Extracted entries:

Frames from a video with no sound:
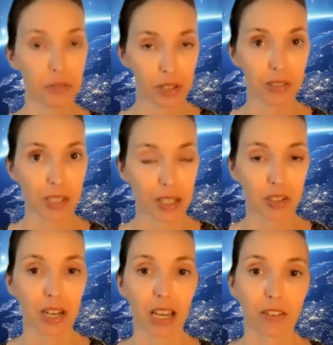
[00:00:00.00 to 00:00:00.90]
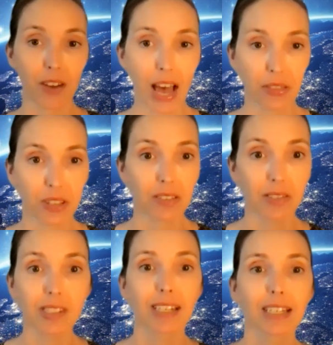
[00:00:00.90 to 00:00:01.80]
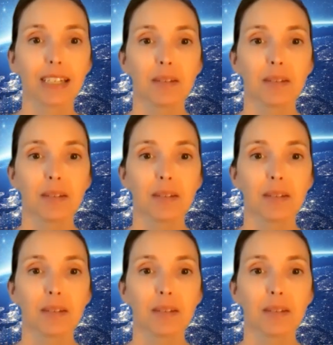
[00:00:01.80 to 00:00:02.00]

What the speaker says: for the city-state of Athens.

Problem statement: With pictures left out, transcribe each line from the one containing "[00:00:00.00 to 00:00:00.90]" through the end of the data, both ends included.

Solution to the problem:
[00:00:00.00 to 00:00:00.90]
[00:00:00.90 to 00:00:01.80]
[00:00:01.80 to 00:00:02.00]

What the speaker says: for the city-state of Athens.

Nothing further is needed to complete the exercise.